U.S. Director of National Intelligence James Clapper said Tuesday that North Korea has "followed through" on its promise to restart a plutonium reactor, adding that the reactor has been operating long enough to recover spent fuel within weeks.
The Associated Press first reported Clapper’s remarks, which were made before the Senate Armed Services Committee Tuesday. He was discussing the intelligence community’s assessment of the greatest threats facing the nation.
"We assess that North Korea has followed through on its announcement by expanding its Yongbyon enrichment facility and restarting the plutonium production reactor," Clapper told lawmakers. "We further assess that North Korea has been operating the reactor long enough so that it could begin to recover plutonium from the reactor’s spent fuel within a matter of weeks to months."
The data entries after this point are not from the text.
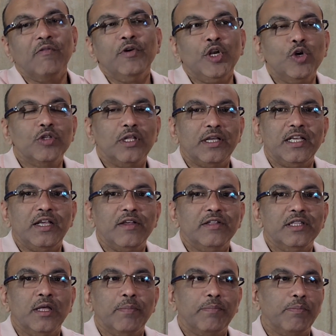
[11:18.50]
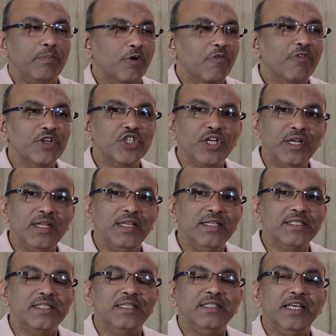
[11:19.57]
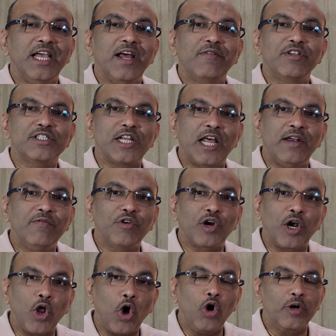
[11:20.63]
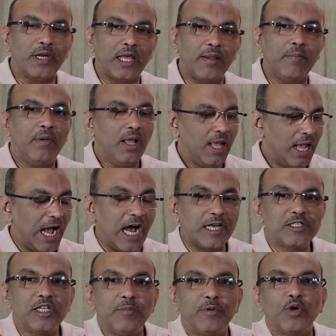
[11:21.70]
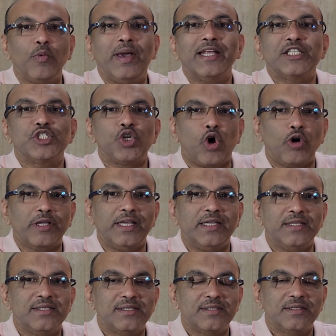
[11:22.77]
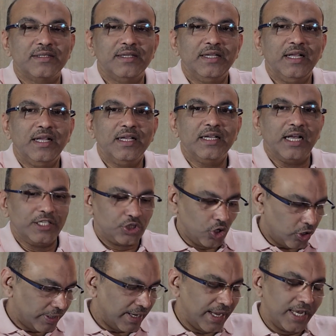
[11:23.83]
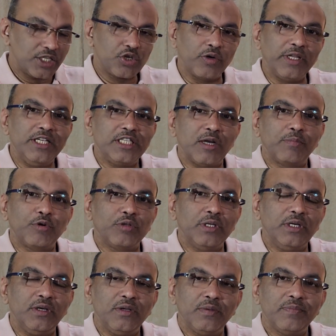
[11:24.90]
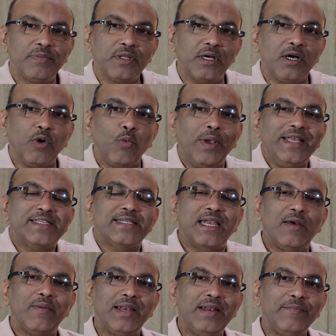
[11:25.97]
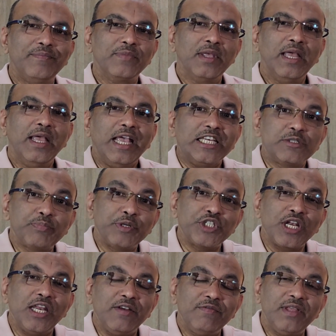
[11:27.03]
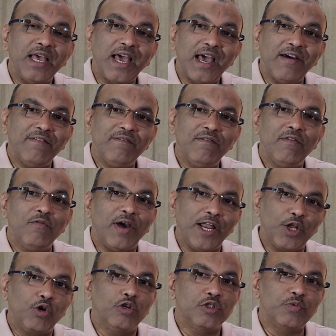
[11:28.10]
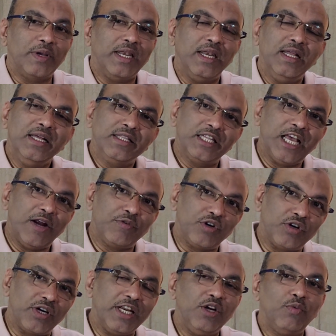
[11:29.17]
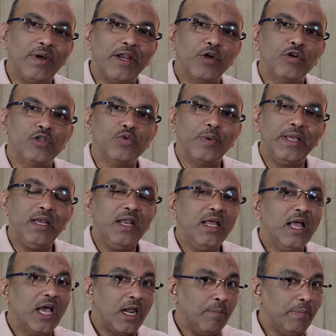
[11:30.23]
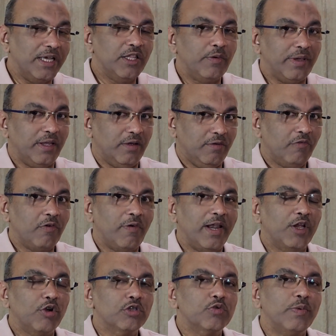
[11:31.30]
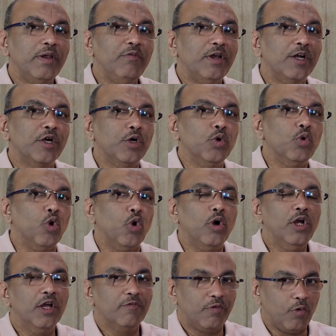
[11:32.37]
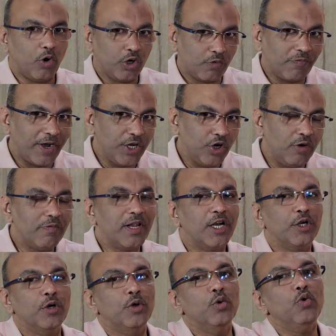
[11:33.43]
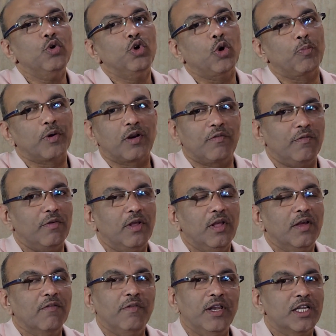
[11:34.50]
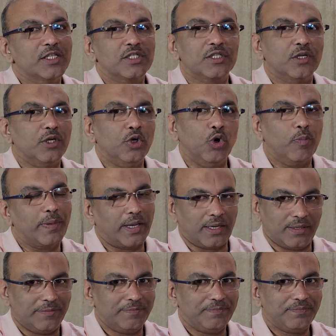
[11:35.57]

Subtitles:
We know the profession is, they have to stand for a long time. Ask them to wear stockings. A stocking has to reach up to the waist level, especially if they have varicose vein. They have to treat varicose vein. And by the way, for varicose vein, we have to do, if you want to find out, we have to do Doppler, venous Doppler.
Following its third nuclear test, North Korea said in 2013 that it planned to restart Yongbyon’s plutonium reactor, which was previously shut down in 2007. Last September, North Korea said that the Yongbyon nuclear facility had resumed normal operations.
Satellite imagery had months earlier detected increased activity at the Yongbyon nuclear complex, indicating that North Korea had activated a uranium centrifuge hall there.
North Korea has pressed forward with its nuclear program despite international sanctions. It purportedly conducted a fourth nuclear test weeks ago and launched a long-range rocket over the weekend, both actions violating U.N. sanctions.
The U.N. Security Council condemned the rocket launch.